X = df.drop('Survived', axis=1)
y = df['Survived']

### Spliting Data into Train and Test

In [3]:
X_train, X_test, y_train, y_test = train_test_split(X, y, test_size=0.2, random_state=42)


### Cross-Validation & Hyperparameter Tuning
Use **GridSearchCV** to find the best Decision Tree parameters.


In [4]:
param_grid = {
    'max_depth': [3, 5, 7, 9],
    'min_samples_split': [2, 5, 10],
    'criterion': ['gini', 'entropy']
}

grid = GridSearchCV(DecisionTreeClassifier(), param_grid, cv=5)
grid.fit(X_train, y_train)

print("Best Parameters:", grid.best_params_)
print("CV Score:", grid.best_score_)

Best Parameters: {'criterion': 'entropy', 'max_depth': 3, 'min_samples_split': 2}
CV Score: 0.8230079779375554



### Random Search
Use **RandomizedSearchCV** for Random Forest.


In [5]:
param_dist = {
    'n_estimators': [50, 100, 200],
    'max_depth': [3, 5, 7, None],
    'min_samples_split': [2, 5, 10]
}

random_search = RandomizedSearchCV(RandomForestClassifier(), param_dist, n_iter=5, cv=5, random_state=42)
random_search.fit(X_train, y_train)

print("Best Parameters:", random_search.best_params_)
print("CV Score:", random_search.best_score_)

Best Parameters: {'n_estimators': 100, 'min_samples_split': 10, 'max_depth': 5}
CV Score: 0.8300502314586822



### Decision Tree & Random Forest
Train using best parameters and evaluate.


In [6]:
dt = DecisionTreeClassifier(**grid.best_params_)
dt.fit(X_train, y_train)
rf = RandomForestClassifier(**random_search.best_params_)
rf.fit(X_train, y_train)

dt_pred = dt.predict(X_test)
rf_pred = rf.predict(X_test)

print("Decision Tree Accuracy:", accuracy_score(y_test, dt_pred))
print("Random Forest Accuracy:", accuracy_score(y_test, rf_pred))
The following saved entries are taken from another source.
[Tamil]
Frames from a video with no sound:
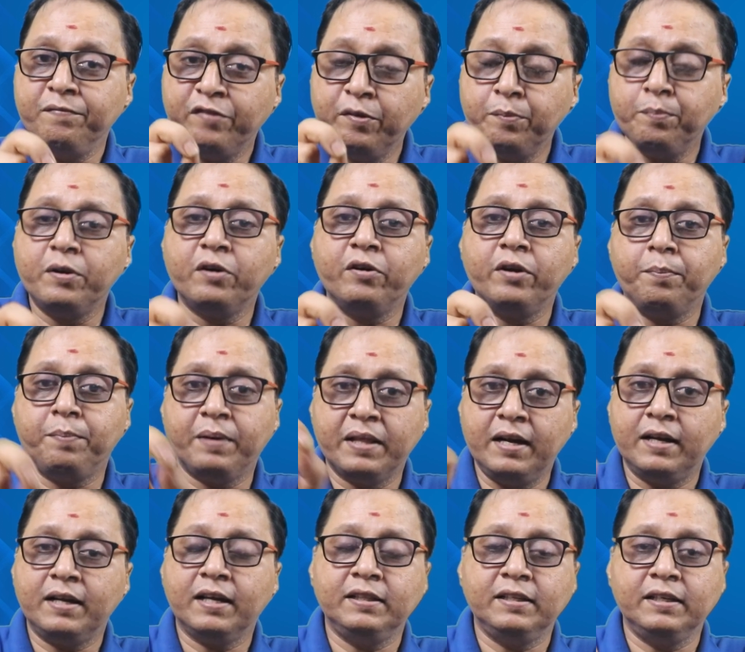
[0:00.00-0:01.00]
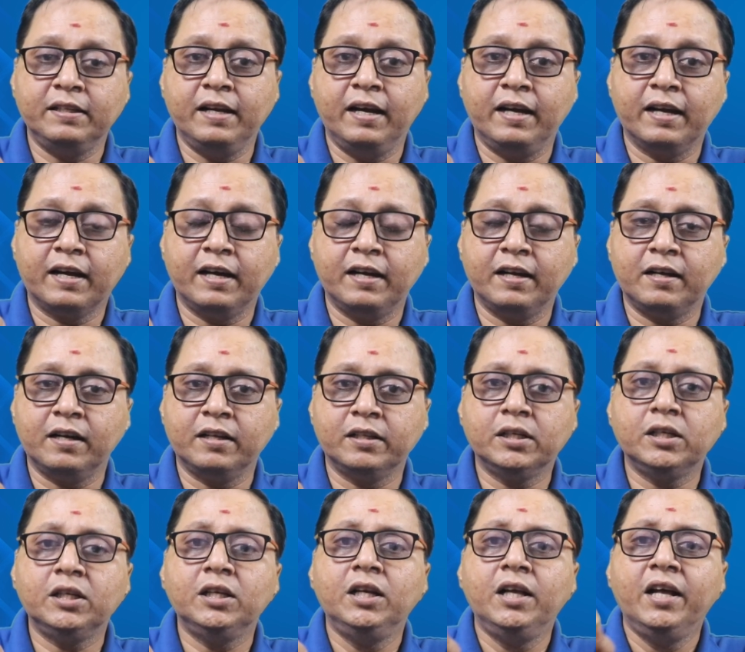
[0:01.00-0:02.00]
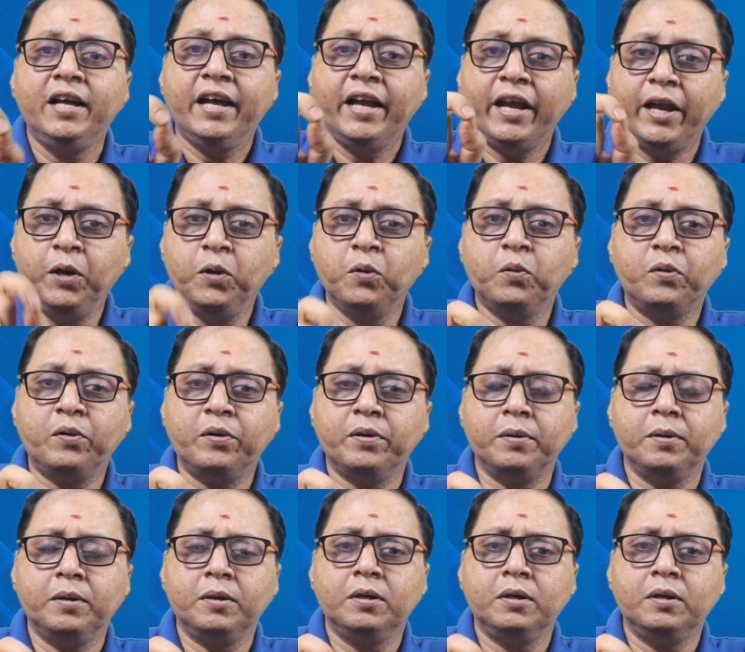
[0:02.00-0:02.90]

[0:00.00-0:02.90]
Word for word: பிப்ரவரி பதினெட்டாம் தேதி நடக்க இருக்கிறது இன்னும் ஒரு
Decision Tree Accuracy: 0.7988826815642458
Random Forest Accuracy: 0.8100558659217877



### Boosting: Gradient Boosting, AdaBoost


In [7]:
gb = GradientBoostingClassifier(n_estimators=300)
ab = AdaBoostClassifier(n_estimators=300)

gb.fit(X_train, y_train)
ab.fit(X_train, y_train)

gb_pred = gb.predict(X_test)
ab_pred = ab.predict(X_test)

print("Gradient Boosting Accuracy:", accuracy_score(y_test, gb_pred))
print("AdaBoost Accuracy:", accuracy_score(y_test, ab_pred))
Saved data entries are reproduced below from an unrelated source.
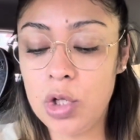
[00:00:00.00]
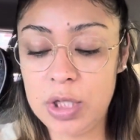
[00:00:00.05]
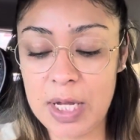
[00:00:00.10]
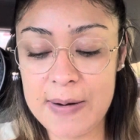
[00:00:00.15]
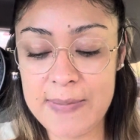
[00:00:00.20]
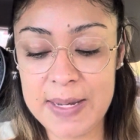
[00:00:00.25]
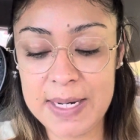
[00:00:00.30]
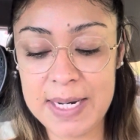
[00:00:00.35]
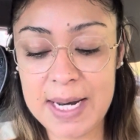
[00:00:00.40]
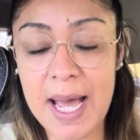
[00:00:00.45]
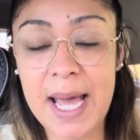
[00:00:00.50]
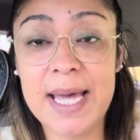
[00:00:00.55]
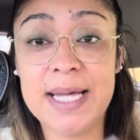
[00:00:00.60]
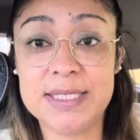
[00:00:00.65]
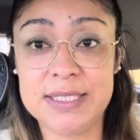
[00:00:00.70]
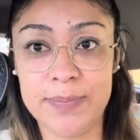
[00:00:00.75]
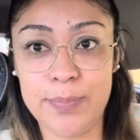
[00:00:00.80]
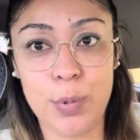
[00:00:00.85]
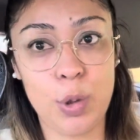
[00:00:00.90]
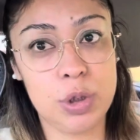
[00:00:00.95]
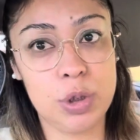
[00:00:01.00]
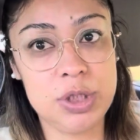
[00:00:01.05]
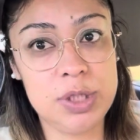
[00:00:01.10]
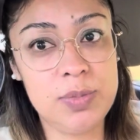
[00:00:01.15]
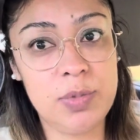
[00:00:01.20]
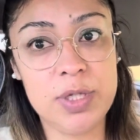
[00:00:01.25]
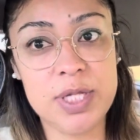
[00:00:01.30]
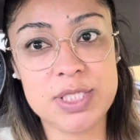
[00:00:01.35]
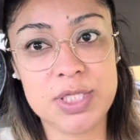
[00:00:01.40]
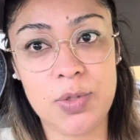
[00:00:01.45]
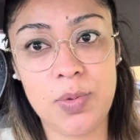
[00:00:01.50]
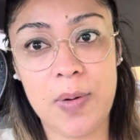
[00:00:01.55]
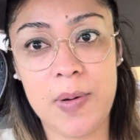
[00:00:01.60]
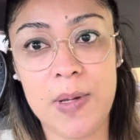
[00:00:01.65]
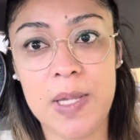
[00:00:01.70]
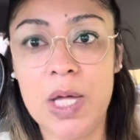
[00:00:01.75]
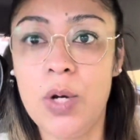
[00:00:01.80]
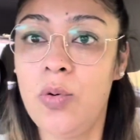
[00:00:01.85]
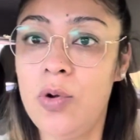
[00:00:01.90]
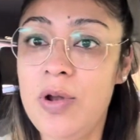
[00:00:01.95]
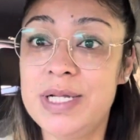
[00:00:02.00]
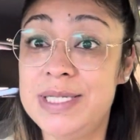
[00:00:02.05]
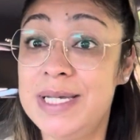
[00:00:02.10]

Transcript: termina este próximo 19 de julio.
Gradient Boosting Accuracy: 0.8212290502793296
AdaBoost Accuracy: 0.8100558659217877


### Boosting: XGBoost, Catboost, LightGBM

In [19]:
xgb = XGBClassifier(max_depth=2)
cat = CatBoostClassifier(verbose=0)
lgbm = LGBMClassifier(verbose=-1)

xgb.fit(X_train, y_train)
xgb_pred = xgb.predict(X_test)
print("XGBoost Accuracy:", accuracy_score(y_test, xgb_pred))

cat.fit(X_train, y_train)
cat_pred = cat.predict(X_test)
print("CatBoost Accuracy:", accuracy_score(y_test, cat_pred))

lgbm.fit(X_train, y_train)
lgbm_pred = lgbm.predict(X_test)
print("LightGBM Accuracy:", accuracy_score(y_test,lgbm_pred))

XGBoost Accuracy: 0.8212290502793296
CatBoost Accuracy: 0.8268156424581006
LightGBM Accuracy: 0.8379888268156425



### K-Nearest Neighbors (KNN)


In [9]:
scaler = StandardScaler()
X_train_scaled = scaler.fit_transform(X_train)
X_test_scaled = scaler.transform(X_test)

knn = KNeighborsClassifier(n_neighbors=2)
knn.fit(X_train_scaled, y_train)
knn_pred = knn.predict(X_test_scaled)

print("KNN Accuracy:", accuracy_score(y_test, knn_pred))

KNN Accuracy: 0.8268156424581006


In [10]:
print(f"Decision Tree: {accuracy_score(y_test, dt_pred):.8f}")
print(f"Random Forest: {accuracy_score(y_test, rf_pred):.8f}")
print(f"Gradient Boosting: {accuracy_score(y_test, gb_pred):.8f}")
print(f"AdaBoost: {accuracy_score(y_test, ab_pred):.8f}")
print(f"XGBoost: {accuracy_score(y_test, xgb_pred):.8f}")
print(f"CatBoost: {accuracy_score(y_test, cat_pred):.8f}")
print(f"LightGBM: {accuracy_score(y_test, lgbm_pred):.8f}")

Decision Tree: 0.79888268
Random Forest: 0.81005587
Gradient Boosting: 0.82122905
AdaBoost: 0.81005587
XGBoost: 0.82122905
CatBoost: 0.82681564
LightGBM: 0.83798883


## Conclusion
- Applied cross-validation and hyperparameter tuning.
- Implemented Decision Trees, Random Forests, Boosting, and KNN.
- Compared models' performance on the Titanic dataset.

This concludes the Week 4 assignment.